_SOURCE MATERIAL:_

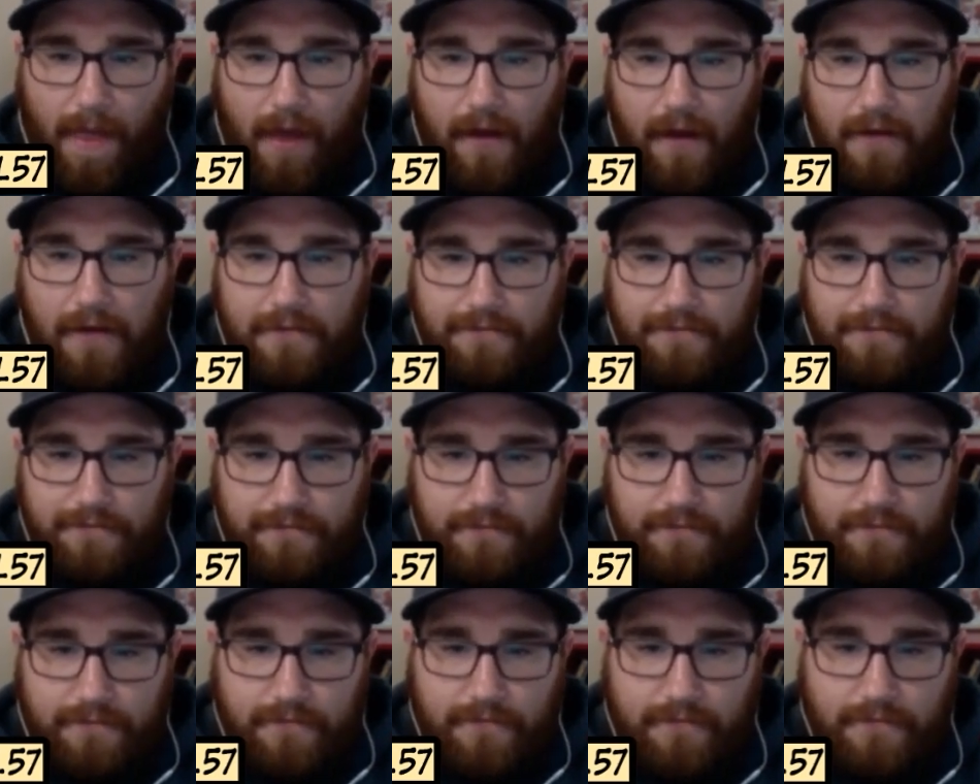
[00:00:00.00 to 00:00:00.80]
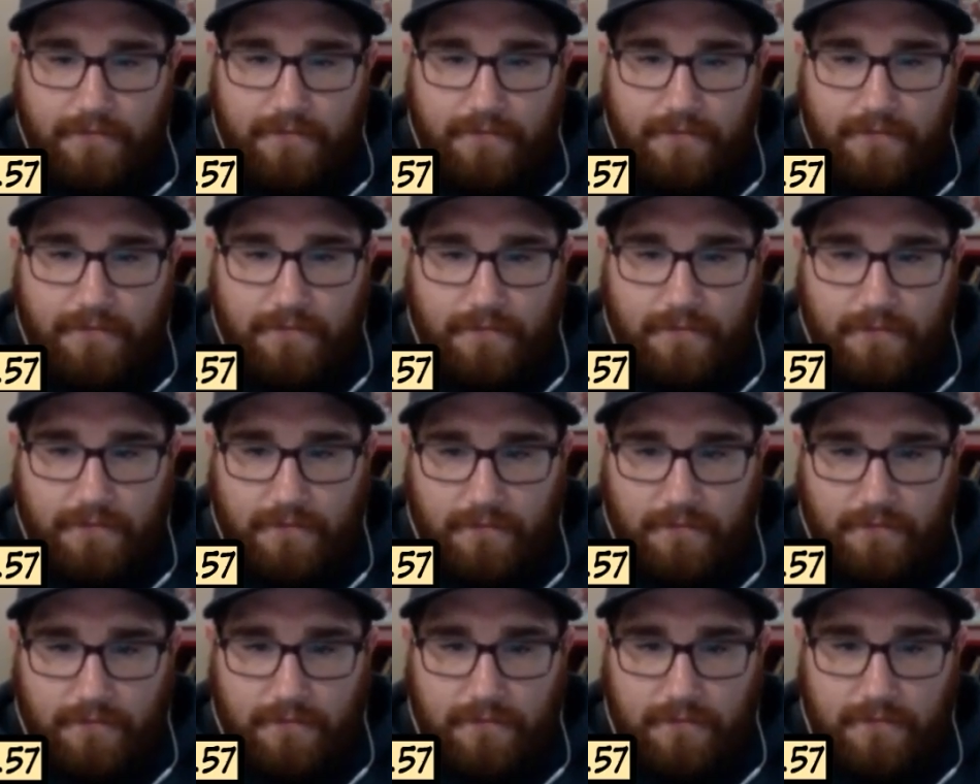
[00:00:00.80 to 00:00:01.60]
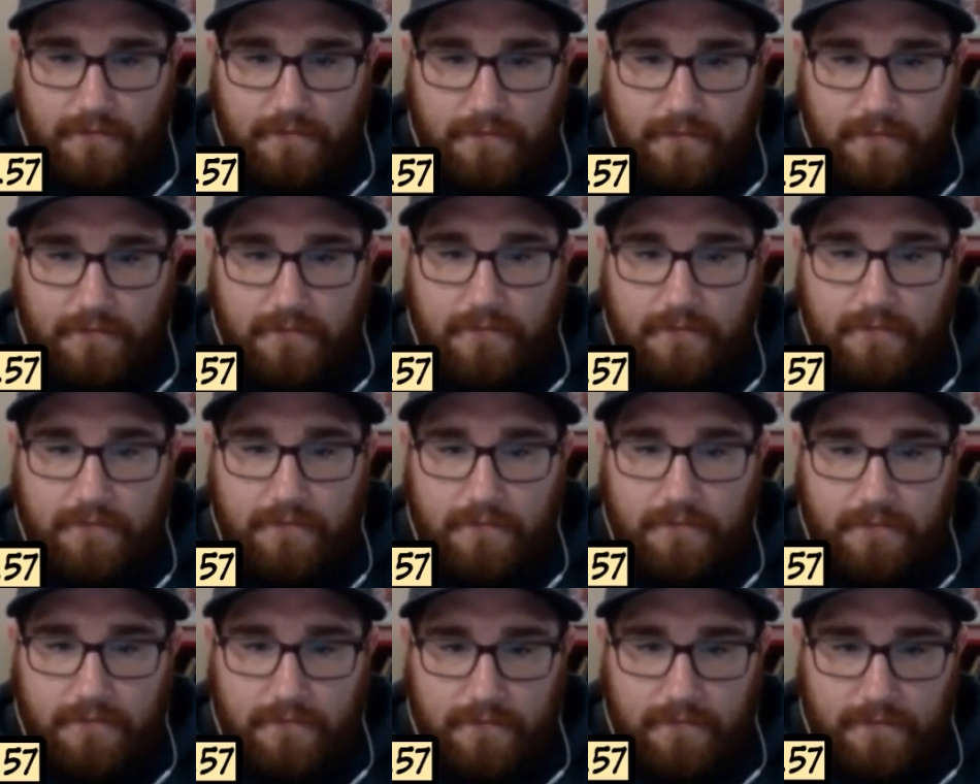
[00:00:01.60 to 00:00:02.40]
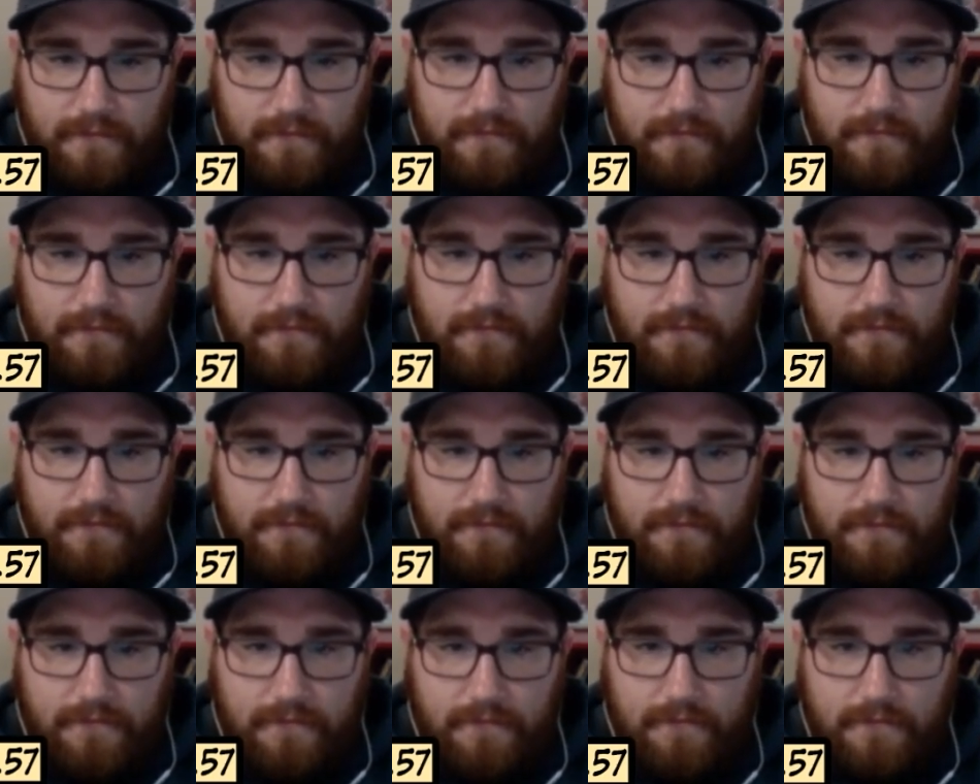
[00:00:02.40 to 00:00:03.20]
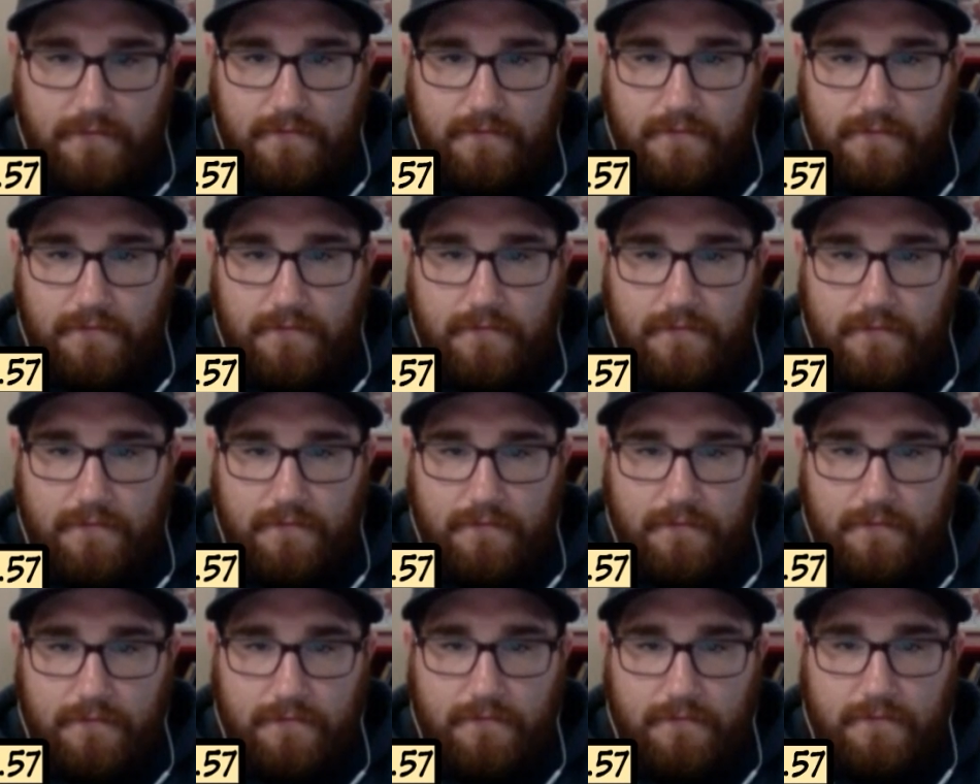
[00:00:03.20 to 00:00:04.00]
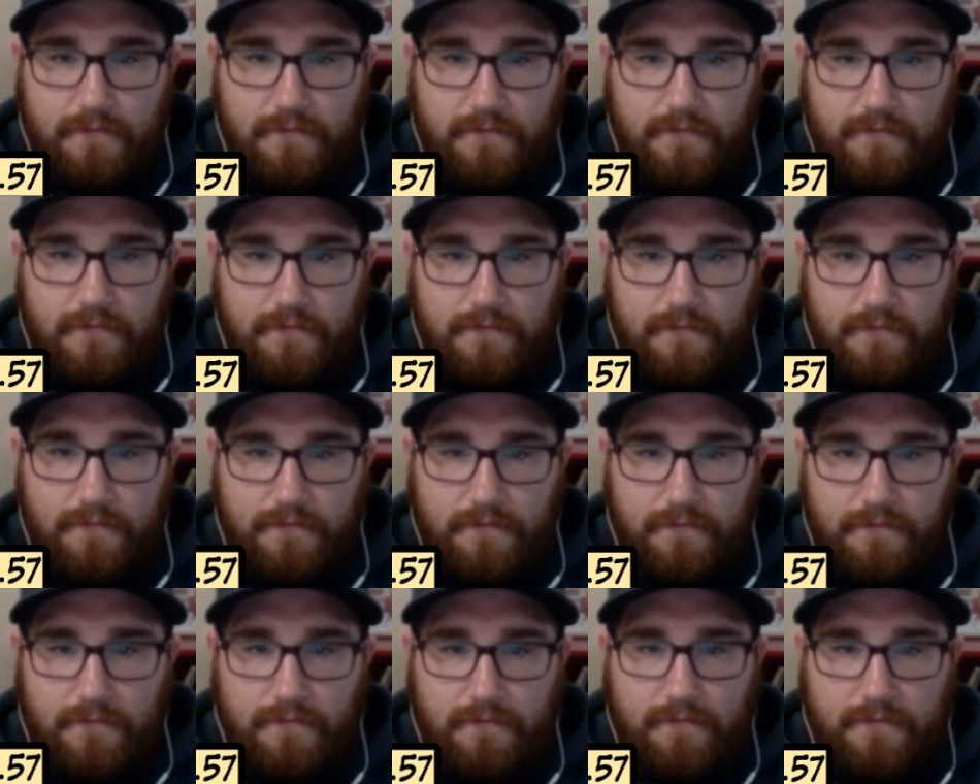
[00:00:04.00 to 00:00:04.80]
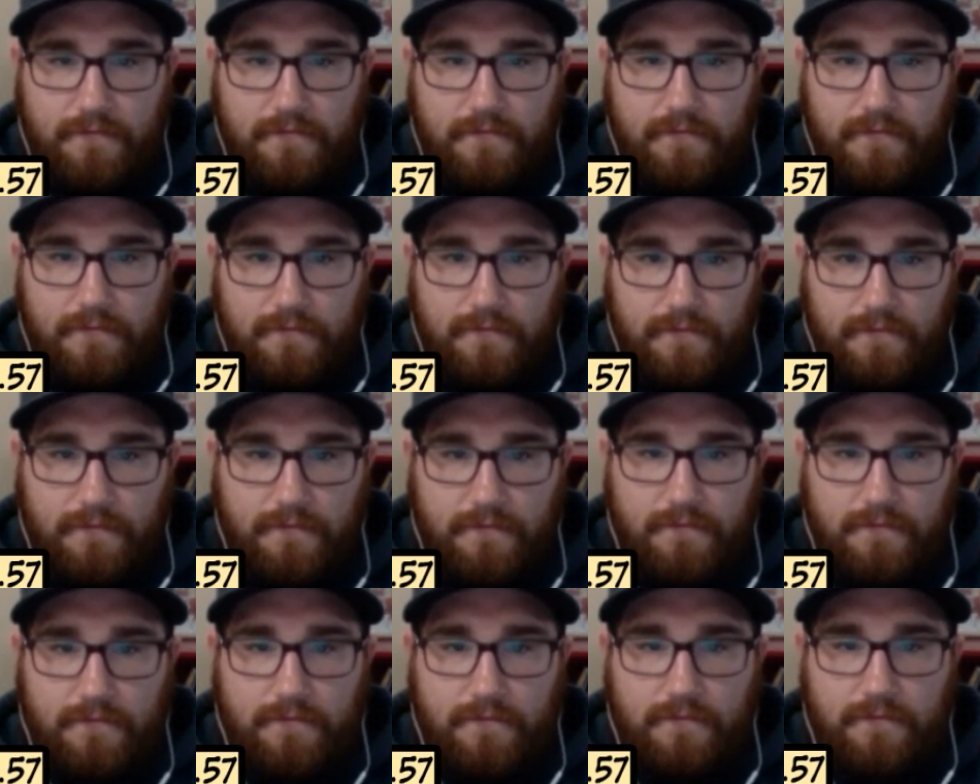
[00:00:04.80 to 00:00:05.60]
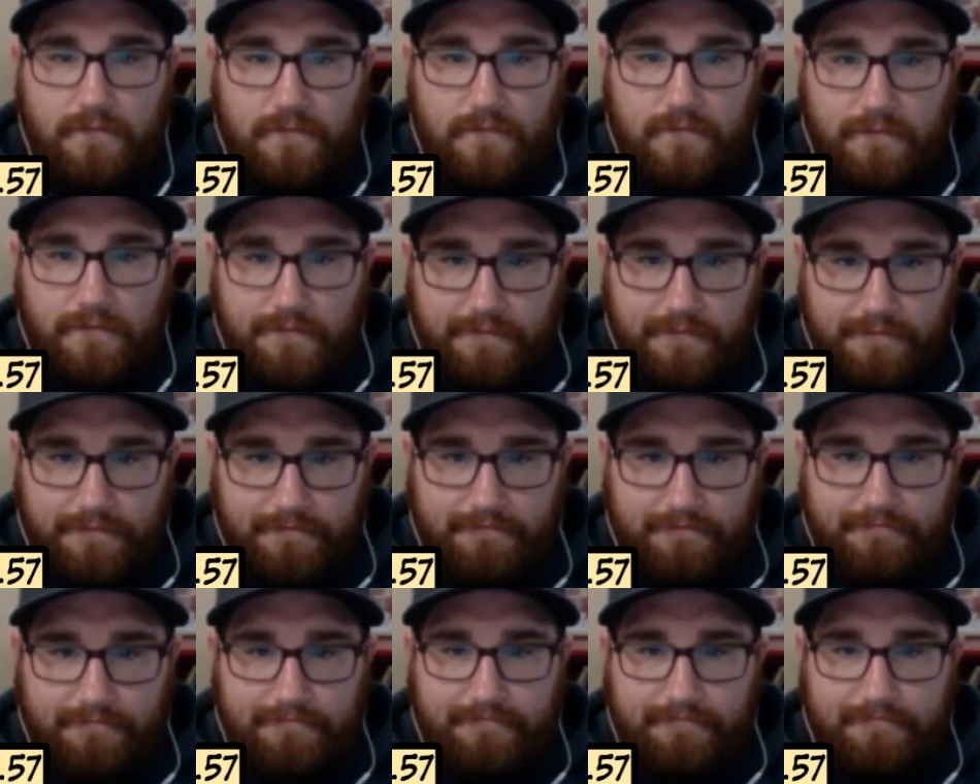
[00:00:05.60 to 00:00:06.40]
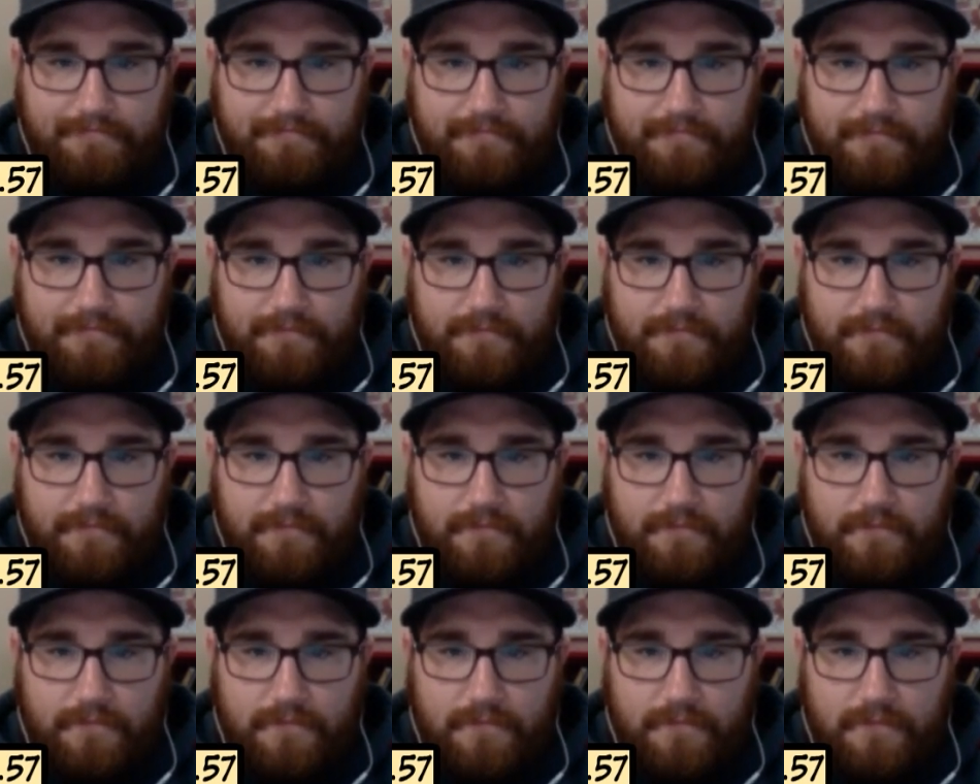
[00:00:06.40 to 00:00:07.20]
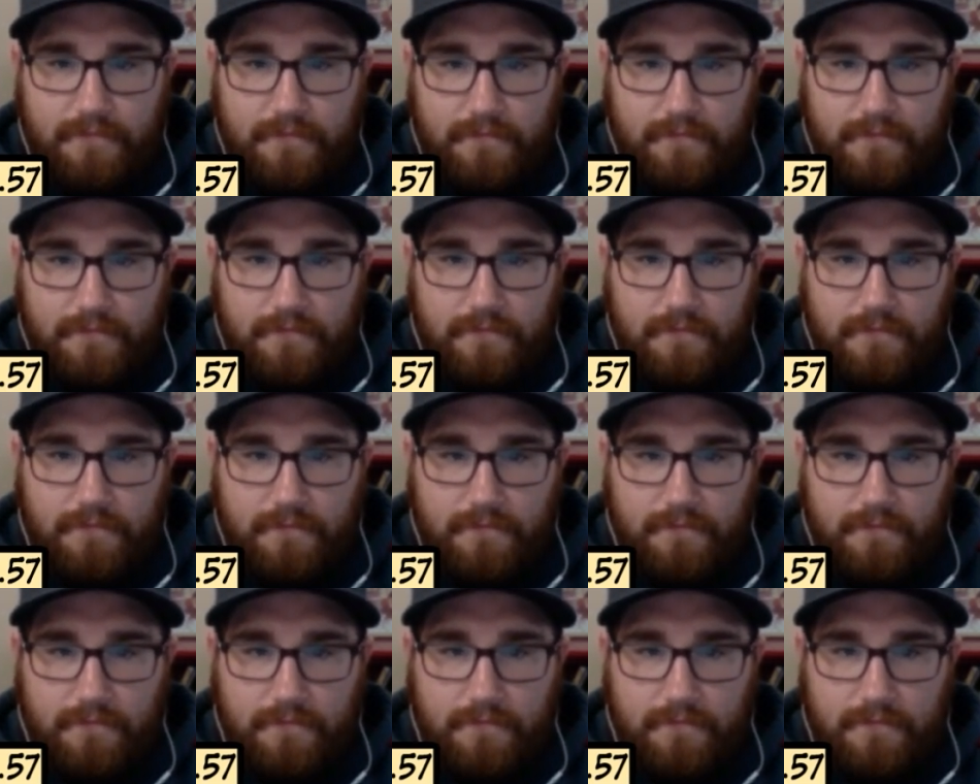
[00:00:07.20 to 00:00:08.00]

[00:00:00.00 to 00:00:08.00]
(silent)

_REQUIRED WORK:_ Return the complete material exactly as given, excluding images.

_RESULT FOR THIS TASK:_
[00:00:00.00 to 00:00:00.80]
[00:00:00.80 to 00:00:01.60]
[00:00:01.60 to 00:00:02.40]
[00:00:02.40 to 00:00:03.20]
[00:00:03.20 to 00:00:04.00]
[00:00:04.00 to 00:00:04.80]
[00:00:04.80 to 00:00:05.60]
[00:00:05.60 to 00:00:06.40]
[00:00:06.40 to 00:00:07.20]
[00:00:07.20 to 00:00:08.00]

[00:00:00.00 to 00:00:08.00]
(silent)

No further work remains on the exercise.